DATA FOR PROCESSING Block Start

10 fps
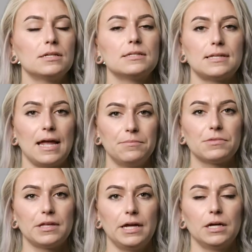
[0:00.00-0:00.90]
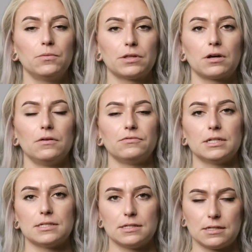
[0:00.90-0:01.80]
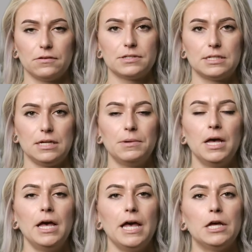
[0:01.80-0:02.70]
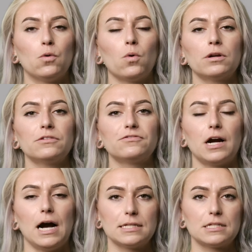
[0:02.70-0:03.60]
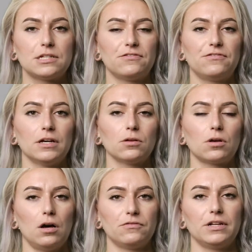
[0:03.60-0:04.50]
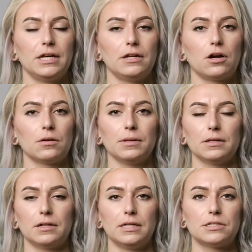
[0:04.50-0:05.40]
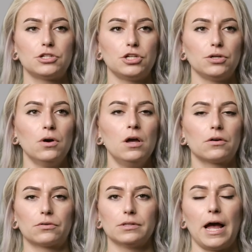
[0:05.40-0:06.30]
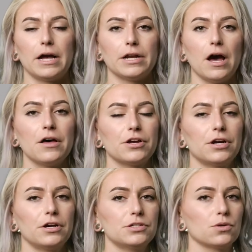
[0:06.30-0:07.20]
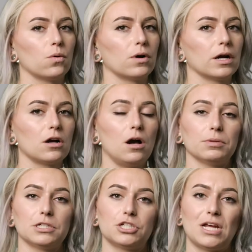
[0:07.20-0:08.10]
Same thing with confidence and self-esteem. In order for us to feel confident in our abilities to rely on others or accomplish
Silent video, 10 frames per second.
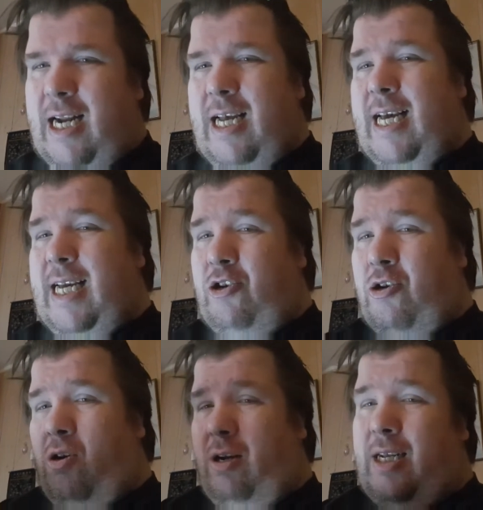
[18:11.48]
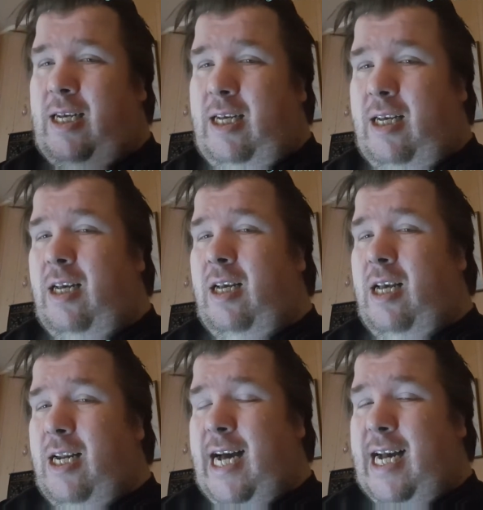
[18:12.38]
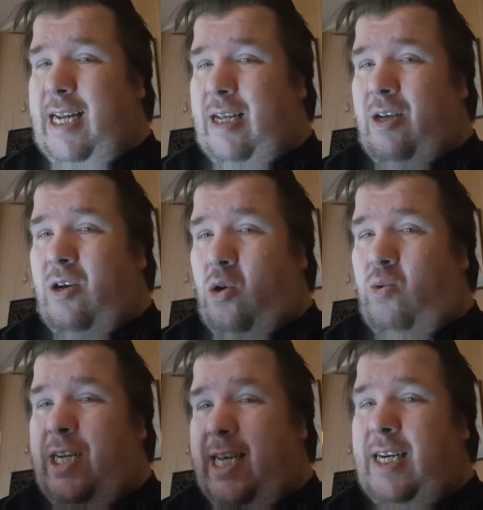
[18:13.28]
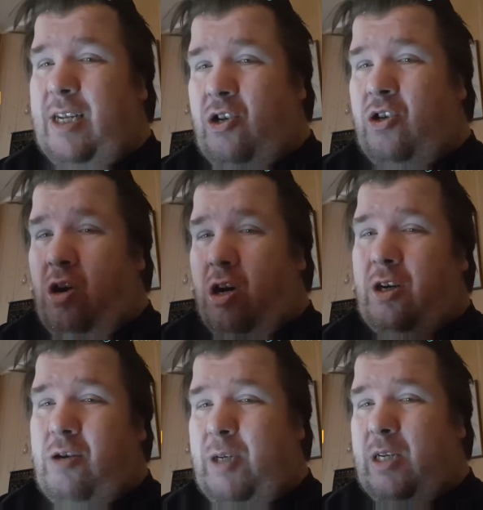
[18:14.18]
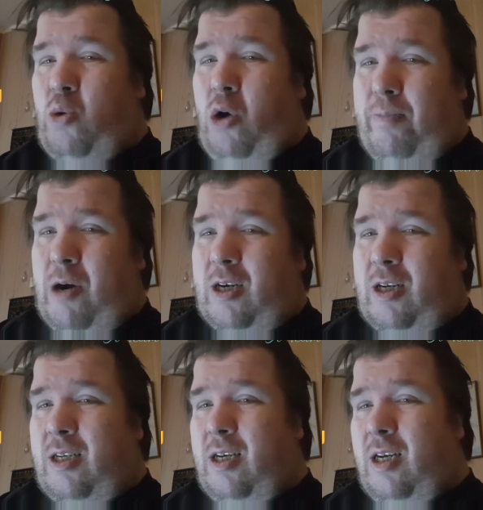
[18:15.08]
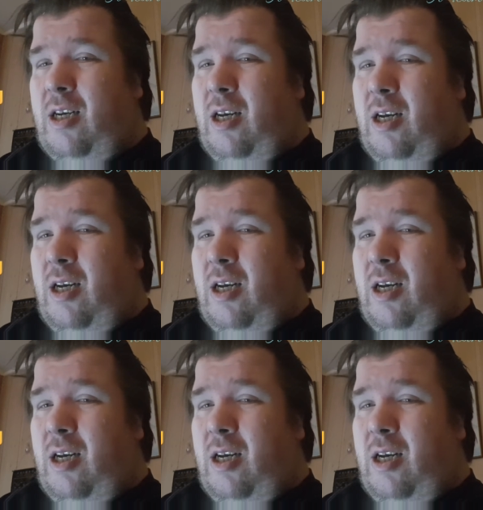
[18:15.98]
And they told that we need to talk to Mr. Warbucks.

DATA FOR PROCESSING Block End

** WHAT TO DO **
Output the records above exactly, omitting the pictures.

** WRITTEN ANSWER **
10 fps
[0:00.00-0:00.90]
[0:00.90-0:01.80]
[0:01.80-0:02.70]
[0:02.70-0:03.60]
[0:03.60-0:04.50]
[0:04.50-0:05.40]
[0:05.40-0:06.30]
[0:06.30-0:07.20]
[0:07.20-0:08.10]
Same thing with confidence and self-esteem. In order for us to feel confident in our abilities to rely on others or accomplish
Silent video, 10 frames per second.
[18:11.48]
[18:12.38]
[18:13.28]
[18:14.18]
[18:15.08]
[18:15.98]
And they told that we need to talk to Mr. Warbucks.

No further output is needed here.